All lines below containing "with" are to be listed.

---

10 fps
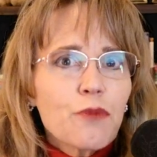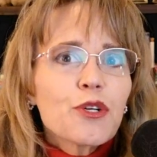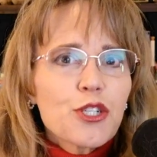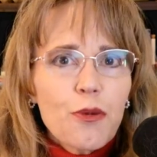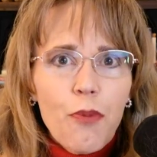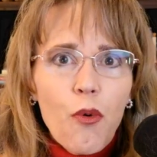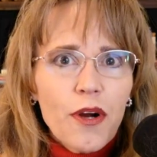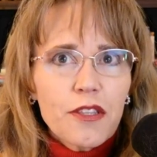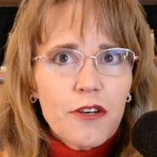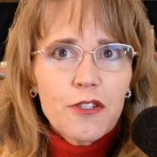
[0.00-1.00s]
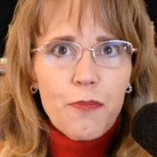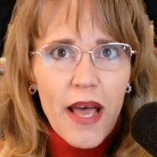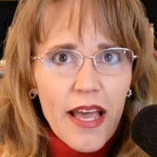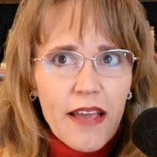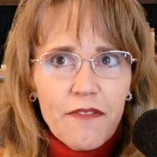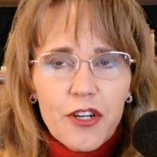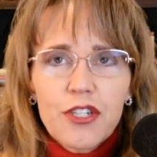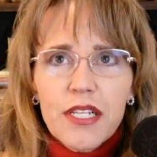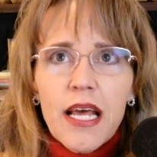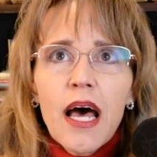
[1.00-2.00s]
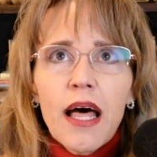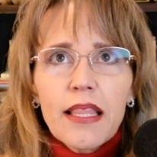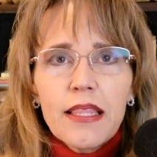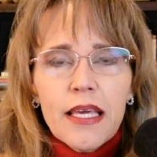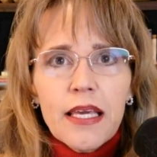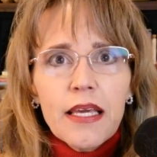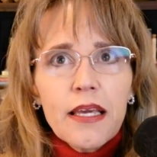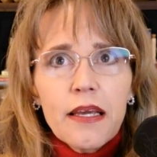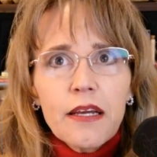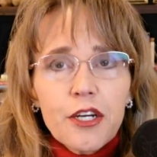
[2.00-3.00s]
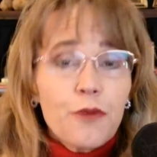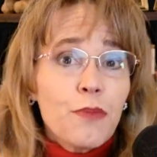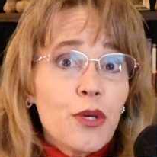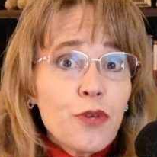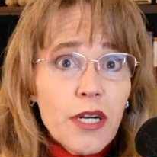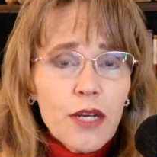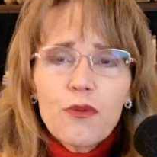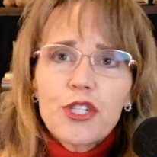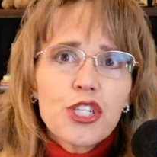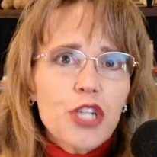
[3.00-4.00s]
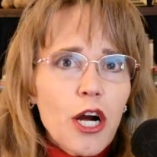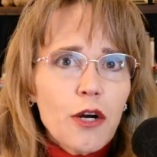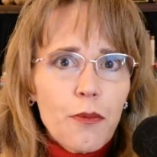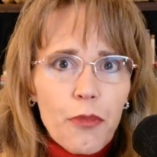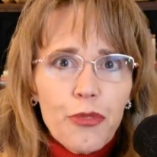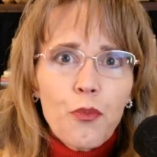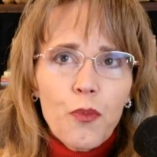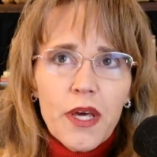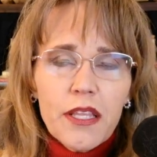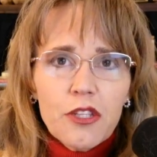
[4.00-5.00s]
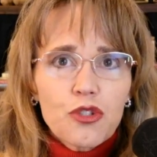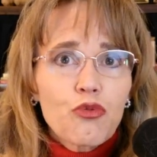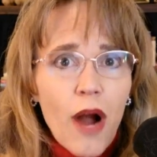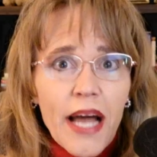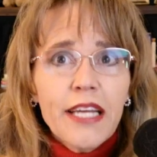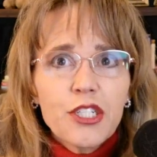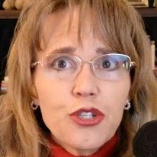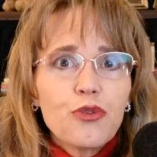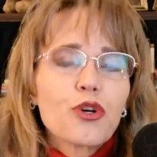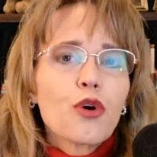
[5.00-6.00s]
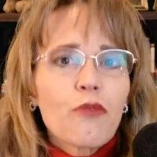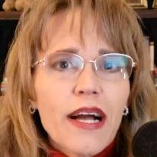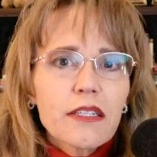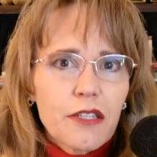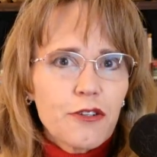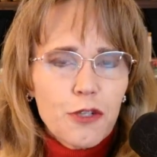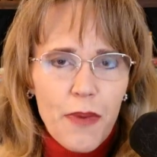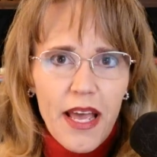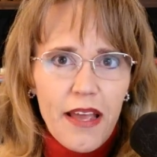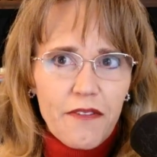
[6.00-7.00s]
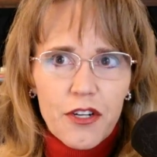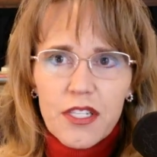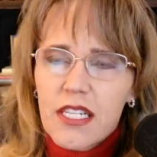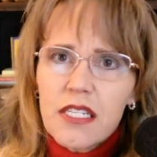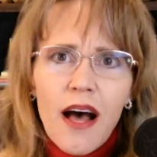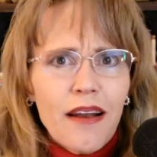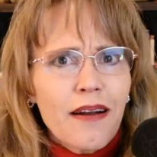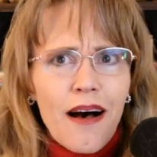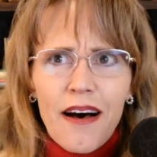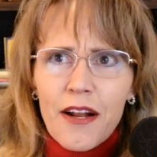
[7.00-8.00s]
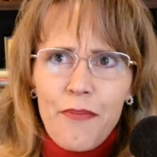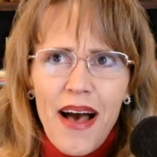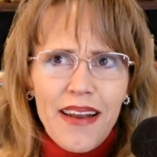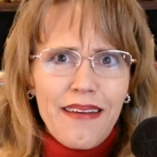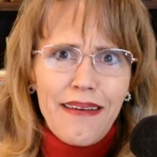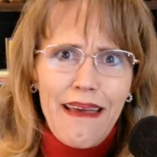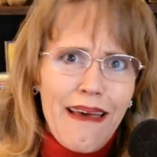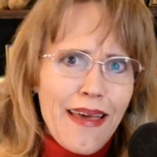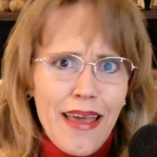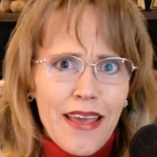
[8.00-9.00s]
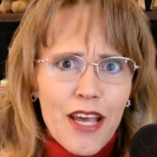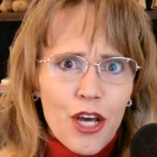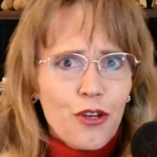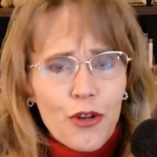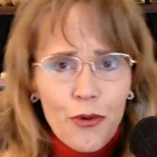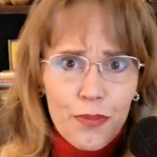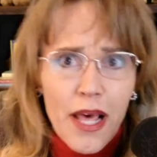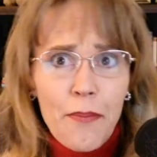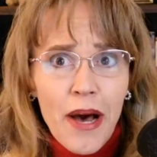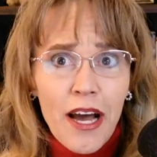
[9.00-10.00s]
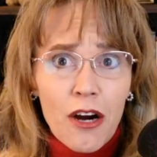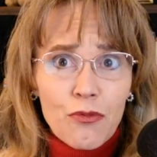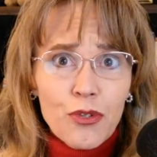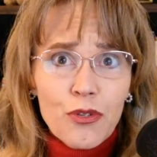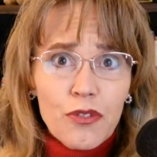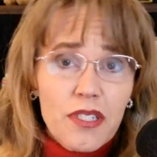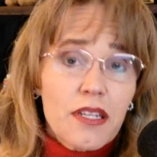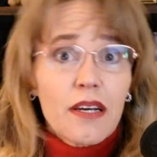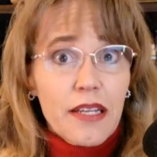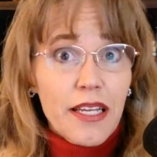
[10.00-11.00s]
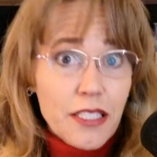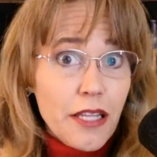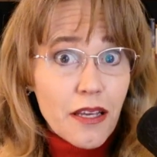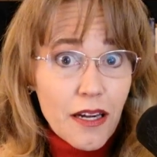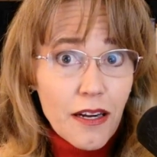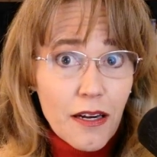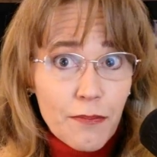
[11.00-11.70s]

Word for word: support those behaviors. The community will start with trying to correct those behaviors. It's not an automatic, hey, you don't play by our rules, kick to the curb.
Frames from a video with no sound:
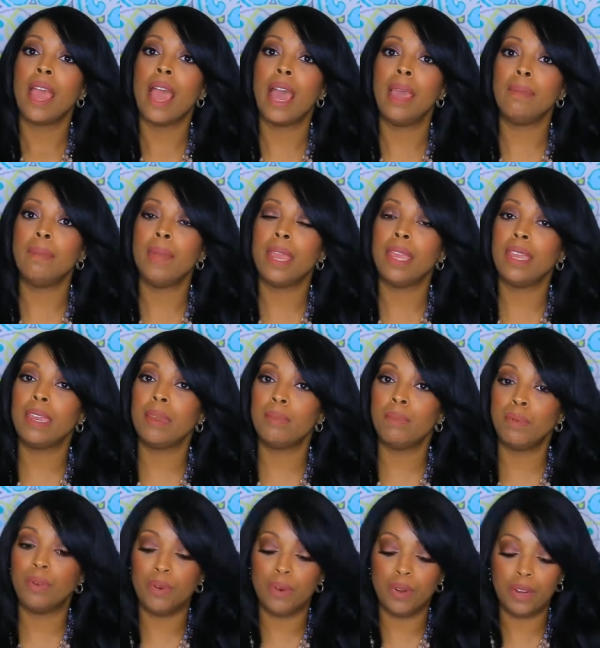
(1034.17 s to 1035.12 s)
I may
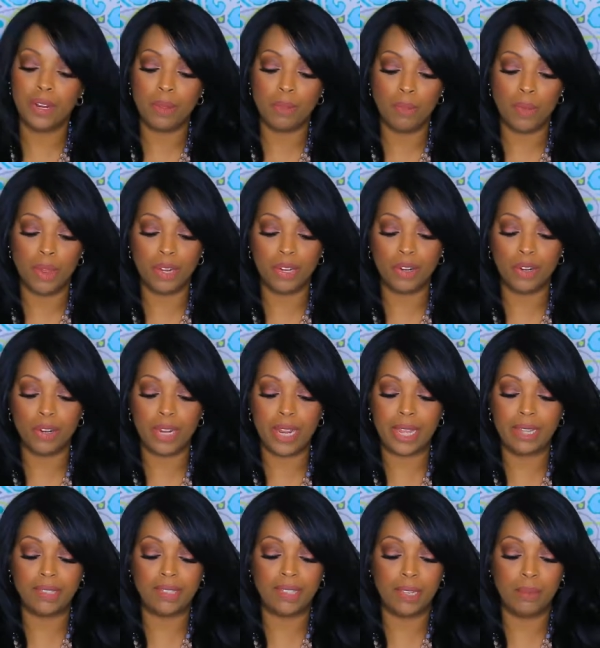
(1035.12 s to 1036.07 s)
get bored and want to
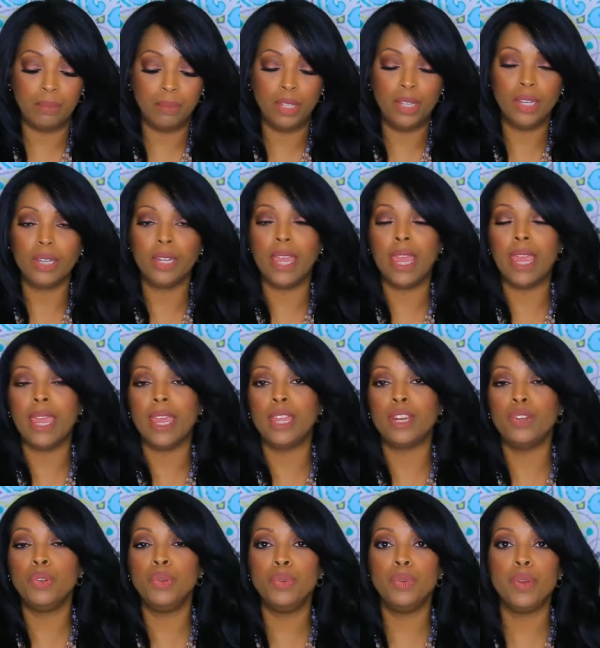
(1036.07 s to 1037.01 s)
create some look,
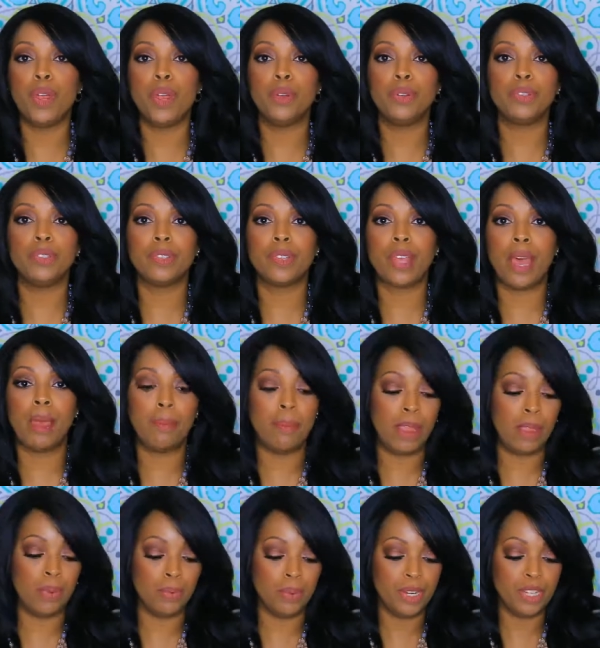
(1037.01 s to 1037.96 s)
and who knows, I
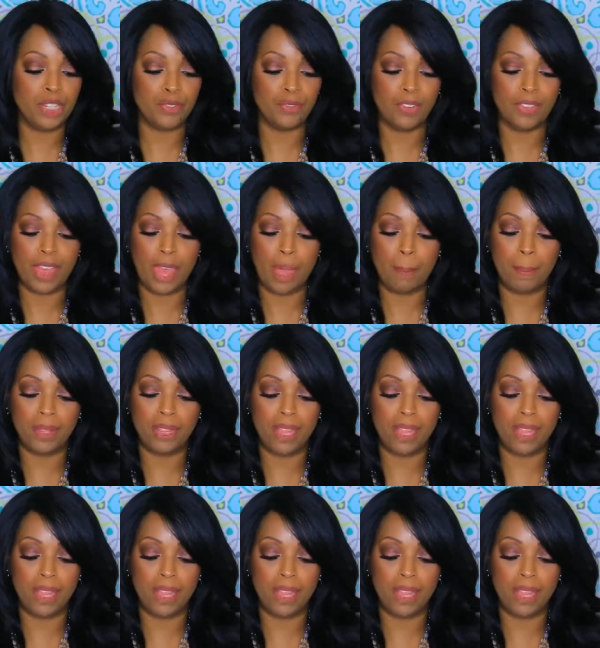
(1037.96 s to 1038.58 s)
may reach for that.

---

### Solution
Word for word: support those behaviors. The community will start with trying to correct those behaviors. It's not an automatic, hey, you don't play by our rules, kick to the curb.
Frames from a video with no sound:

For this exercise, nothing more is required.